** Opening Extracted data block **

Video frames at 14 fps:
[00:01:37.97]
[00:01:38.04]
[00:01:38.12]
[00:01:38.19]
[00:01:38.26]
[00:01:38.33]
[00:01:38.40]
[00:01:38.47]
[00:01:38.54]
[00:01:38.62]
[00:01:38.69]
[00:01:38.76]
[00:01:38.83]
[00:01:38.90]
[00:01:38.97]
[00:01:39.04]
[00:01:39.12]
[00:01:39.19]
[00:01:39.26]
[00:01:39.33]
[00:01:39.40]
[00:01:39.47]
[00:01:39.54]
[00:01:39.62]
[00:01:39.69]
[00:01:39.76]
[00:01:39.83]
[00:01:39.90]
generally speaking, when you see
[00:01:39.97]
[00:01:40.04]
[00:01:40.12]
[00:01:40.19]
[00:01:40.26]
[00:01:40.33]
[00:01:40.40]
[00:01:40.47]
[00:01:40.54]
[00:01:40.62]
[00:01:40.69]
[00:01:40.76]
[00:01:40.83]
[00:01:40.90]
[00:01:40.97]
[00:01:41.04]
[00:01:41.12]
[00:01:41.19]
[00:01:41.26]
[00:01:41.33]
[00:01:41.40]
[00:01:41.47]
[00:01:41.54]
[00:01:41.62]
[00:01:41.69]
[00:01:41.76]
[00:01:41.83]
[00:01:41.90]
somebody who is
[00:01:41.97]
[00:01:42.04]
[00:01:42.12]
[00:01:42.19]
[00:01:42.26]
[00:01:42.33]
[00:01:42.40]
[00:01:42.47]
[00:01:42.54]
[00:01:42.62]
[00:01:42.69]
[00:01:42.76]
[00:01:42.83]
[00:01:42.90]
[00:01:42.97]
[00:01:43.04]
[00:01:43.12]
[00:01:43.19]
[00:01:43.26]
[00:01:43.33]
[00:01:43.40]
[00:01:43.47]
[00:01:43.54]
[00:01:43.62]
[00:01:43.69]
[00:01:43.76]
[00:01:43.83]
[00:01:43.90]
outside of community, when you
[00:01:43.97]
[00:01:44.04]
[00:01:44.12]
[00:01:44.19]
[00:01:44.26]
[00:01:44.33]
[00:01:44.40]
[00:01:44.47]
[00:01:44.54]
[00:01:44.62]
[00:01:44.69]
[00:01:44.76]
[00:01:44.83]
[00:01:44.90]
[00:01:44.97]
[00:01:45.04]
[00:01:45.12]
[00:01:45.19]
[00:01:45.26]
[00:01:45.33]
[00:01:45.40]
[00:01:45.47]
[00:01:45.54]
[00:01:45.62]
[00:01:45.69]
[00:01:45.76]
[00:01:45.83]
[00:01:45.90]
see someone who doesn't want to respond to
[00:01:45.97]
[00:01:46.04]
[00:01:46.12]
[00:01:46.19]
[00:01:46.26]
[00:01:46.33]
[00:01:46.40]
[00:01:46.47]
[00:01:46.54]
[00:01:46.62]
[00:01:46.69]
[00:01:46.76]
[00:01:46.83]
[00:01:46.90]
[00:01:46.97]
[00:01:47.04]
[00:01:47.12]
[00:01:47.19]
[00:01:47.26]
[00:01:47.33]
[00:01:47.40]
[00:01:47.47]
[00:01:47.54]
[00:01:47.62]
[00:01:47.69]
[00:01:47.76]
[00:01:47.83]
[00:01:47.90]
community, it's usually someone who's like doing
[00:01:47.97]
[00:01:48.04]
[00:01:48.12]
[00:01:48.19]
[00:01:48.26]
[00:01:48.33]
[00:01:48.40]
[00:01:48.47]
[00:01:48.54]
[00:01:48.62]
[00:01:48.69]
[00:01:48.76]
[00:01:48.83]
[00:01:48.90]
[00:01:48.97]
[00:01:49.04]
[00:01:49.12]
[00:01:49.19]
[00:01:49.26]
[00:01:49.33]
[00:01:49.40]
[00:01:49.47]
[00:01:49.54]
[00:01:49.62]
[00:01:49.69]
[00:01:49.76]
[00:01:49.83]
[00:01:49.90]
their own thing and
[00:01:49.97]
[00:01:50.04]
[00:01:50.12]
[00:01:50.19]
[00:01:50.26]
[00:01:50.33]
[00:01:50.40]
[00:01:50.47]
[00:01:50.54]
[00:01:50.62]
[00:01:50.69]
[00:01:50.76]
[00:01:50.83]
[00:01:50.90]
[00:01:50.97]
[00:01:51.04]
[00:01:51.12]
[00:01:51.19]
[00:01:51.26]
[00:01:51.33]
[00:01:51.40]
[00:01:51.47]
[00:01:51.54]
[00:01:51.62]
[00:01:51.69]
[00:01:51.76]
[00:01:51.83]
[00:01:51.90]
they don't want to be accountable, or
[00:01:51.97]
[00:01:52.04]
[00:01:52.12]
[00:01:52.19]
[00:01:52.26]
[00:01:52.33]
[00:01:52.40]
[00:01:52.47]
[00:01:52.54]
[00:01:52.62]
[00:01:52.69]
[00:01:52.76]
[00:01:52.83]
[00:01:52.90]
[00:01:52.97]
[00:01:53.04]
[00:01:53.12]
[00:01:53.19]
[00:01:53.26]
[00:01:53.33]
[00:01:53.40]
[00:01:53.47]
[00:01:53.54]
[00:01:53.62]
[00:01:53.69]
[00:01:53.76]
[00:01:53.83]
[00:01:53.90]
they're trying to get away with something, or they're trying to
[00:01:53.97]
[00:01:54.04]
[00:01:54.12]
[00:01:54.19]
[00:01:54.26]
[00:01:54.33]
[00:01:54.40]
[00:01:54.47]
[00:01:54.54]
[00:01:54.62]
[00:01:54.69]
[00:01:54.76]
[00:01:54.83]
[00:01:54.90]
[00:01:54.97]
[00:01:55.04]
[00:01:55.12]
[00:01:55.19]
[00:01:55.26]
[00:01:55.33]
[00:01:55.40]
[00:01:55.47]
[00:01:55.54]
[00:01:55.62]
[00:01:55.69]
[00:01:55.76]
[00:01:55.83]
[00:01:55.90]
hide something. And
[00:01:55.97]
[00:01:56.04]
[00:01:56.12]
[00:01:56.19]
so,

** Closing Extracted data block **

### Activity
Copy out, exactly and alone, the lines of the entries above between the ones holding "[00:01:52.33]" and "[00:01:53.54]", inclusive.

### Expected output
[00:01:52.33]
[00:01:52.40]
[00:01:52.47]
[00:01:52.54]
[00:01:52.62]
[00:01:52.69]
[00:01:52.76]
[00:01:52.83]
[00:01:52.90]
[00:01:52.97]
[00:01:53.04]
[00:01:53.12]
[00:01:53.19]
[00:01:53.26]
[00:01:53.33]
[00:01:53.40]
[00:01:53.47]
[00:01:53.54]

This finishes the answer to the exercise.